Action item:
Although the entries contain pictures, copy only their text, exactly as written.

Supplied material:

[Start of Attachment]

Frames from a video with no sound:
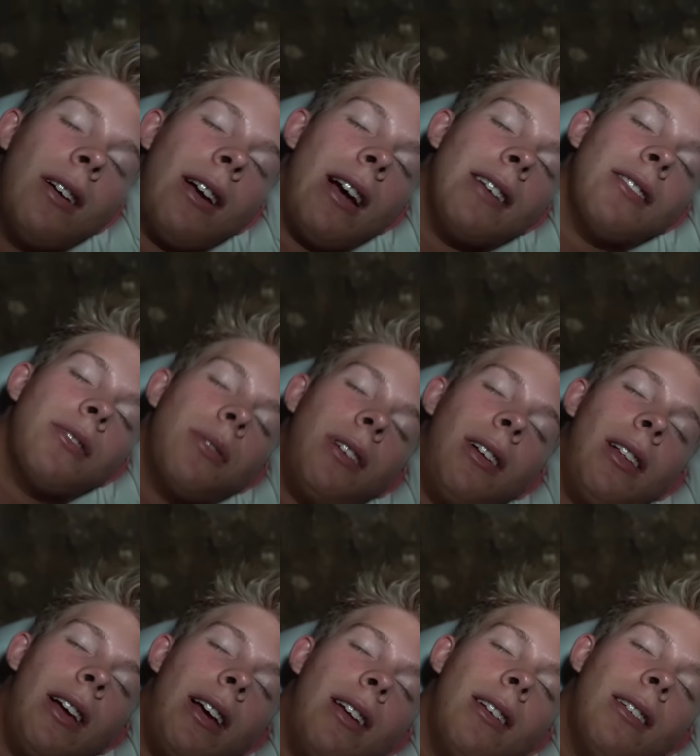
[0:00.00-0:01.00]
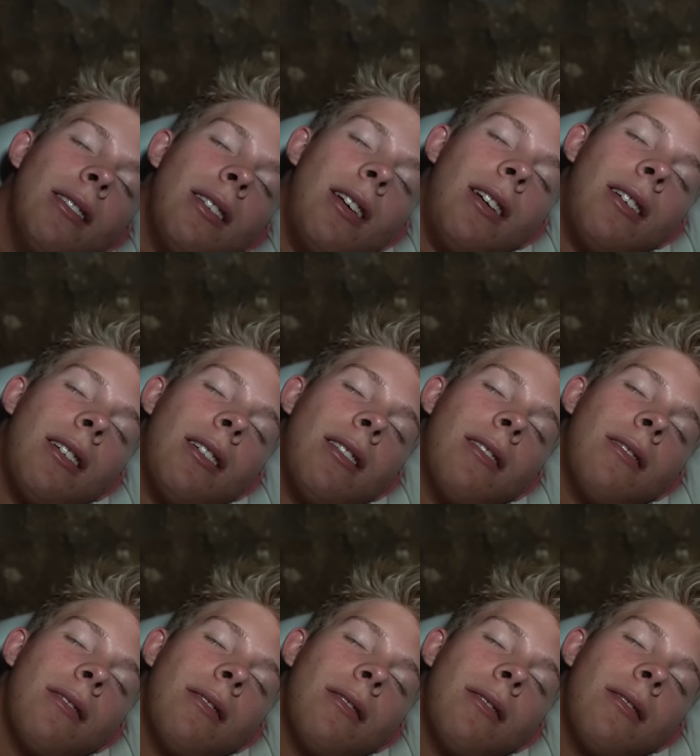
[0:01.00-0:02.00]
guys, it's really late. It's like
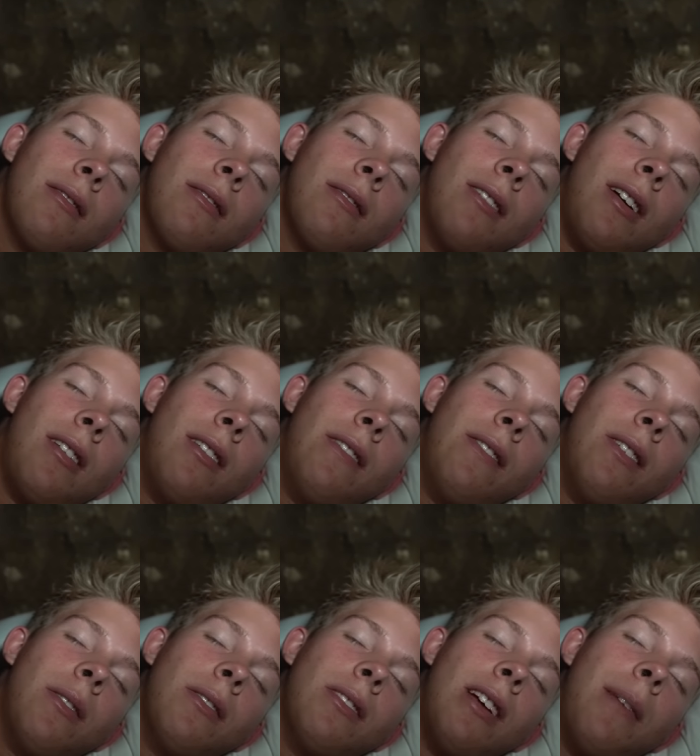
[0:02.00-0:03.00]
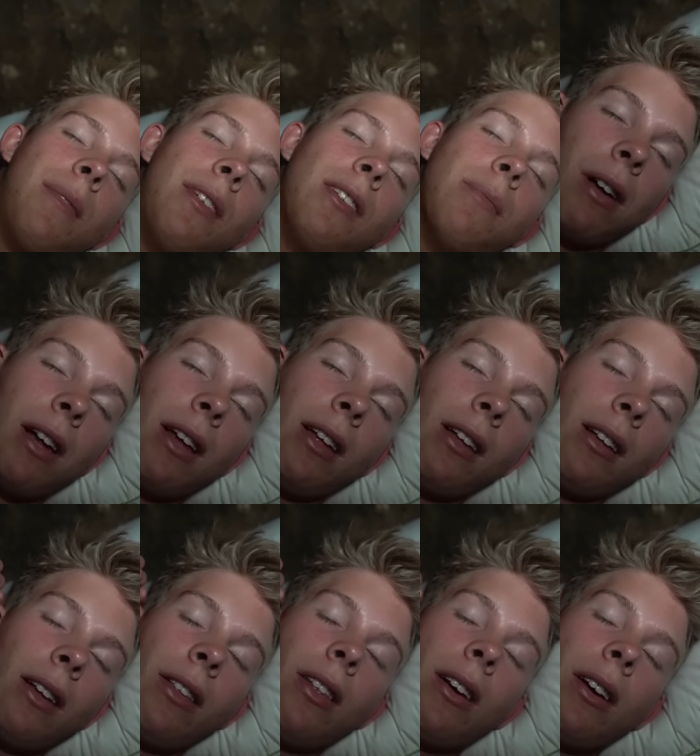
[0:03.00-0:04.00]
I don't even know what time it is, but I,
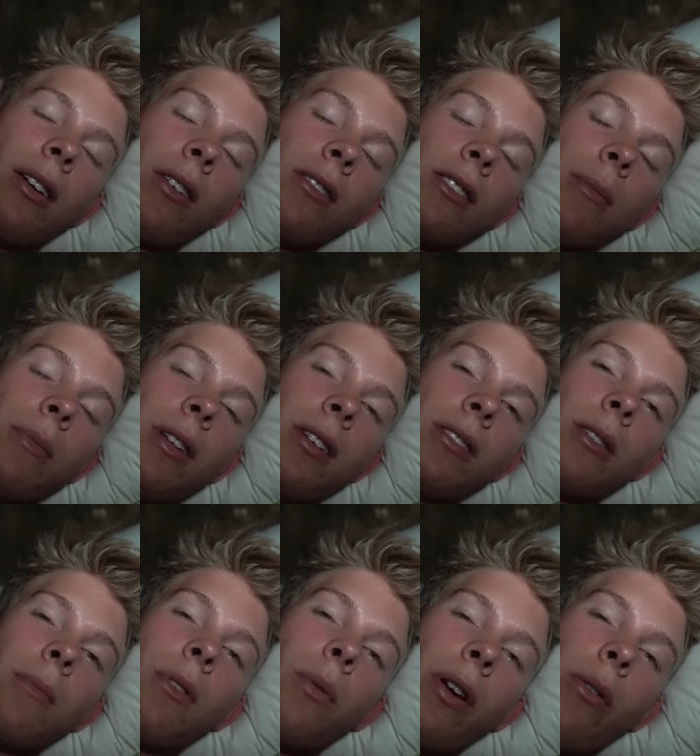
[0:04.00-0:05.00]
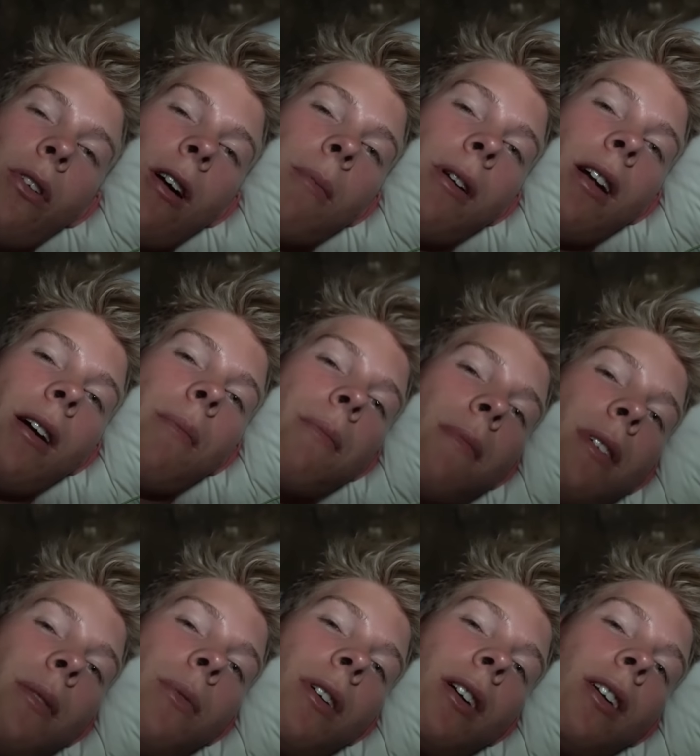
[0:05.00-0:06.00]
I think I heard something. So I'm gonna wake Robert up
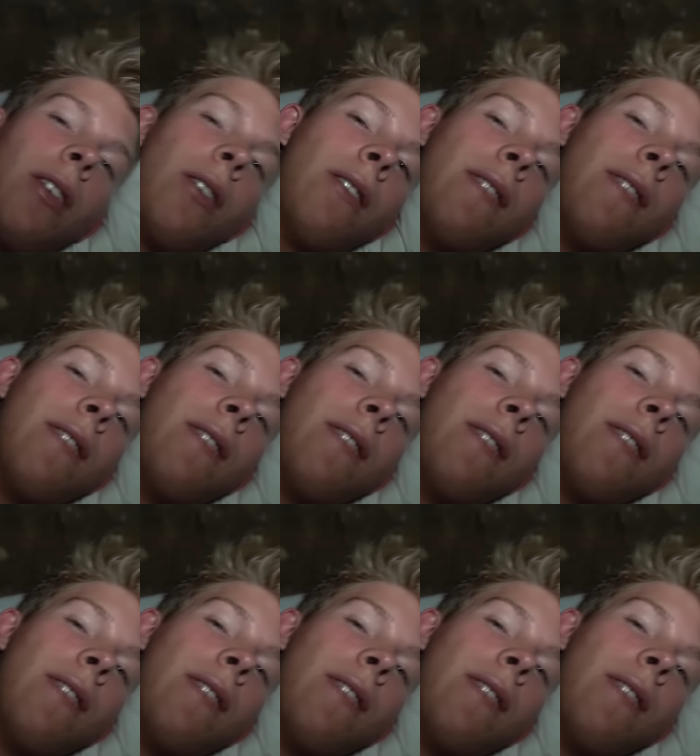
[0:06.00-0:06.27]
and we're gonna go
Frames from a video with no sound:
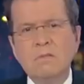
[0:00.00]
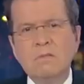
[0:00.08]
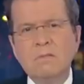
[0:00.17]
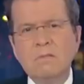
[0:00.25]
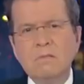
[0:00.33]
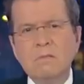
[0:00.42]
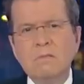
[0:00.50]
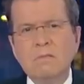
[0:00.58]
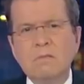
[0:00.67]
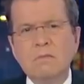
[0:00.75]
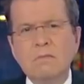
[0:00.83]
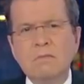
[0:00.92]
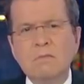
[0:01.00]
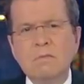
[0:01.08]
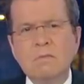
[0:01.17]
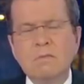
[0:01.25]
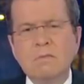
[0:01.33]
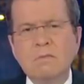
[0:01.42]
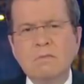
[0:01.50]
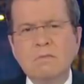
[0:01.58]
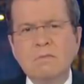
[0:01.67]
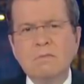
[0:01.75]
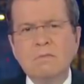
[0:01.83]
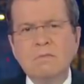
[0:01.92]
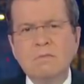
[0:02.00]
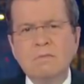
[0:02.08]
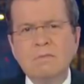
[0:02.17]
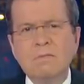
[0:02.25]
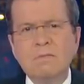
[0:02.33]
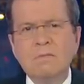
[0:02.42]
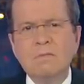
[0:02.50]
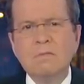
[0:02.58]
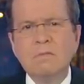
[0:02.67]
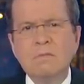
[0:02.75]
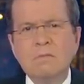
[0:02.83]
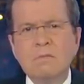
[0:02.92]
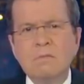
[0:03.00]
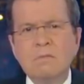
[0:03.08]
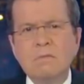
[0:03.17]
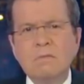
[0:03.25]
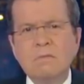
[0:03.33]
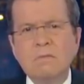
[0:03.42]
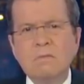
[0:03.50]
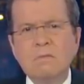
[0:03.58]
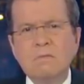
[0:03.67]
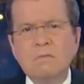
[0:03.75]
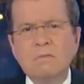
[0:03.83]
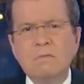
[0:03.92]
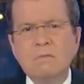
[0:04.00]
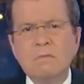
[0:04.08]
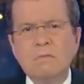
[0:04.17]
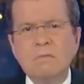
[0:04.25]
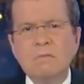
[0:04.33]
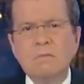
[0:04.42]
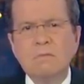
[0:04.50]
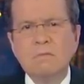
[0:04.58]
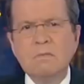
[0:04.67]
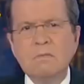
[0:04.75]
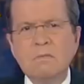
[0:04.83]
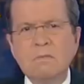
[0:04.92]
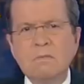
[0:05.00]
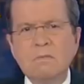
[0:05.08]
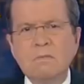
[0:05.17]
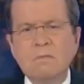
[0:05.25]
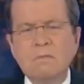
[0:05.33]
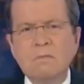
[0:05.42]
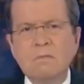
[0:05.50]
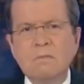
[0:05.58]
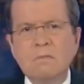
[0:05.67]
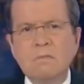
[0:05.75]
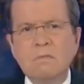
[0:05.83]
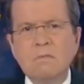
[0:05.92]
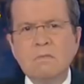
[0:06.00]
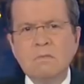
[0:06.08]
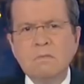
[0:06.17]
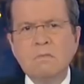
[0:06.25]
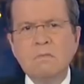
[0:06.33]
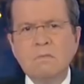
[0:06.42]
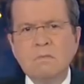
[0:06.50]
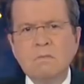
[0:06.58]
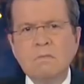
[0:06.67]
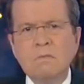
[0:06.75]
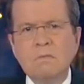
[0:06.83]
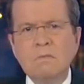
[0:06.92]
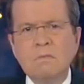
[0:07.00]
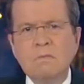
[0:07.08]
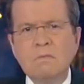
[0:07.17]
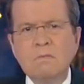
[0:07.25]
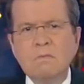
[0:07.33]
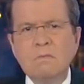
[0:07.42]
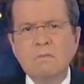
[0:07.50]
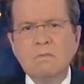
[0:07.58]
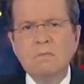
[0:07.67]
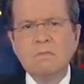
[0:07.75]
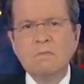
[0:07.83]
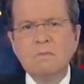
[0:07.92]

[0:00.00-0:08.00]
[no speech]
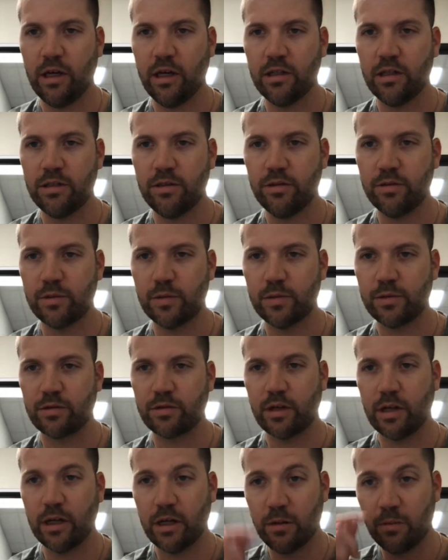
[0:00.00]
She was
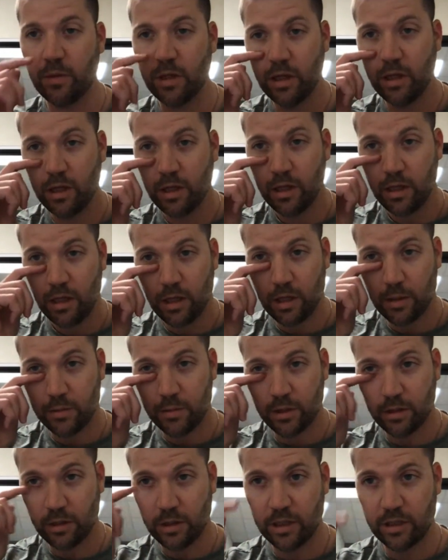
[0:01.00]
prescribed
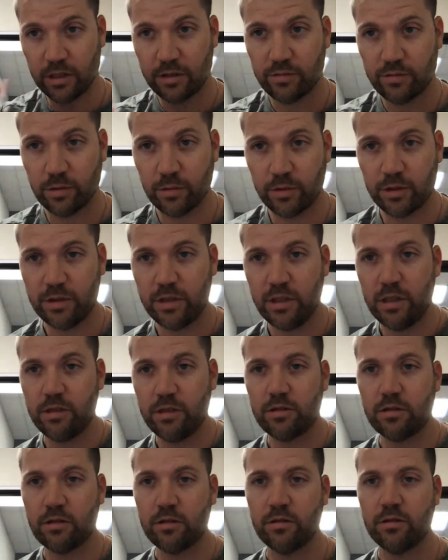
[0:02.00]
Epidiolex from her
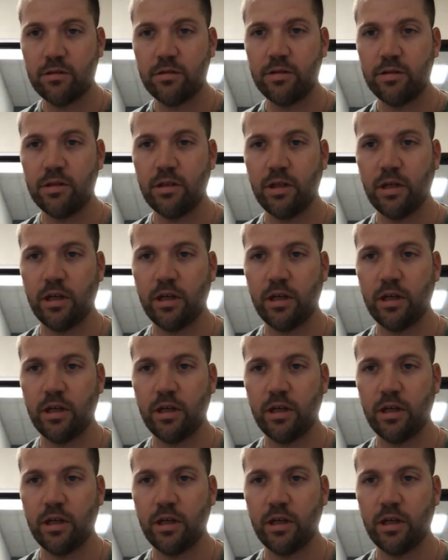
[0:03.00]
seizures.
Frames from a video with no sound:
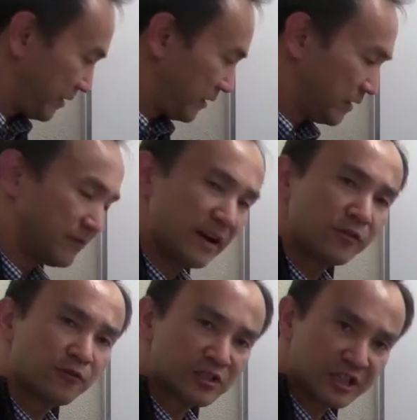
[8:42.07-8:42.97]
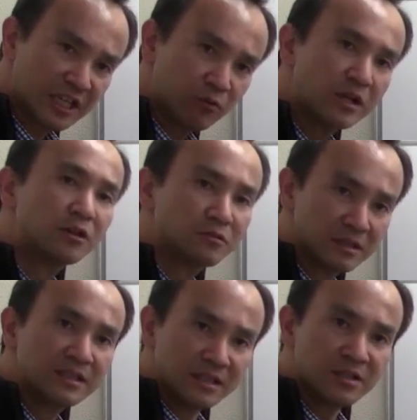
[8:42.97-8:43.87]
the value for C will
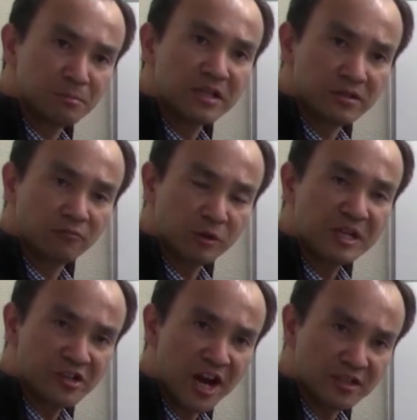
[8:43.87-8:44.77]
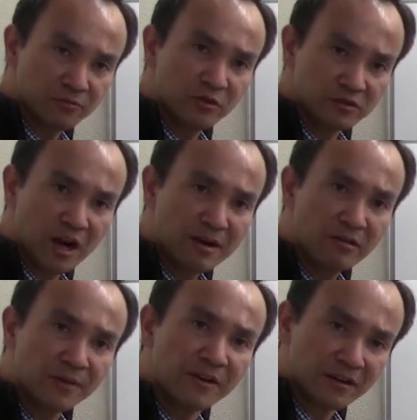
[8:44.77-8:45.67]
be changed, will come out
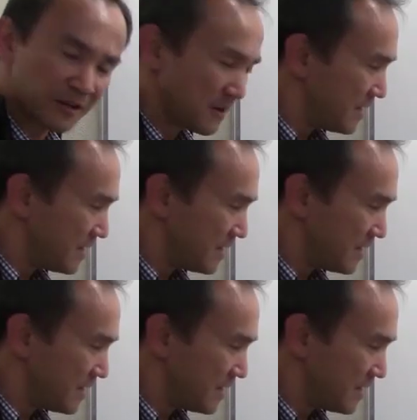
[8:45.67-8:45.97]
differently.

[End of Attachment]

Result:
Frames from a video with no sound:
[0:00.00-0:01.00]
[0:01.00-0:02.00]
guys, it's really late. It's like
[0:02.00-0:03.00]
[0:03.00-0:04.00]
I don't even know what time it is, but I,
[0:04.00-0:05.00]
[0:05.00-0:06.00]
I think I heard something. So I'm gonna wake Robert up
[0:06.00-0:06.27]
and we're gonna go
Frames from a video with no sound:
[0:00.00]
[0:00.08]
[0:00.17]
[0:00.25]
[0:00.33]
[0:00.42]
[0:00.50]
[0:00.58]
[0:00.67]
[0:00.75]
[0:00.83]
[0:00.92]
[0:01.00]
[0:01.08]
[0:01.17]
[0:01.25]
[0:01.33]
[0:01.42]
[0:01.50]
[0:01.58]
[0:01.67]
[0:01.75]
[0:01.83]
[0:01.92]
[0:02.00]
[0:02.08]
[0:02.17]
[0:02.25]
[0:02.33]
[0:02.42]
[0:02.50]
[0:02.58]
[0:02.67]
[0:02.75]
[0:02.83]
[0:02.92]
[0:03.00]
[0:03.08]
[0:03.17]
[0:03.25]
[0:03.33]
[0:03.42]
[0:03.50]
[0:03.58]
[0:03.67]
[0:03.75]
[0:03.83]
[0:03.92]
[0:04.00]
[0:04.08]
[0:04.17]
[0:04.25]
[0:04.33]
[0:04.42]
[0:04.50]
[0:04.58]
[0:04.67]
[0:04.75]
[0:04.83]
[0:04.92]
[0:05.00]
[0:05.08]
[0:05.17]
[0:05.25]
[0:05.33]
[0:05.42]
[0:05.50]
[0:05.58]
[0:05.67]
[0:05.75]
[0:05.83]
[0:05.92]
[0:06.00]
[0:06.08]
[0:06.17]
[0:06.25]
[0:06.33]
[0:06.42]
[0:06.50]
[0:06.58]
[0:06.67]
[0:06.75]
[0:06.83]
[0:06.92]
[0:07.00]
[0:07.08]
[0:07.17]
[0:07.25]
[0:07.33]
[0:07.42]
[0:07.50]
[0:07.58]
[0:07.67]
[0:07.75]
[0:07.83]
[0:07.92]

[0:00.00-0:08.00]
[no speech]
[0:00.00]
She was
[0:01.00]
prescribed
[0:02.00]
Epidiolex from her
[0:03.00]
seizures.
Frames from a video with no sound:
[8:42.07-8:42.97]
[8:42.97-8:43.87]
the value for C will
[8:43.87-8:44.77]
[8:44.77-8:45.67]
be changed, will come out
[8:45.67-8:45.97]
differently.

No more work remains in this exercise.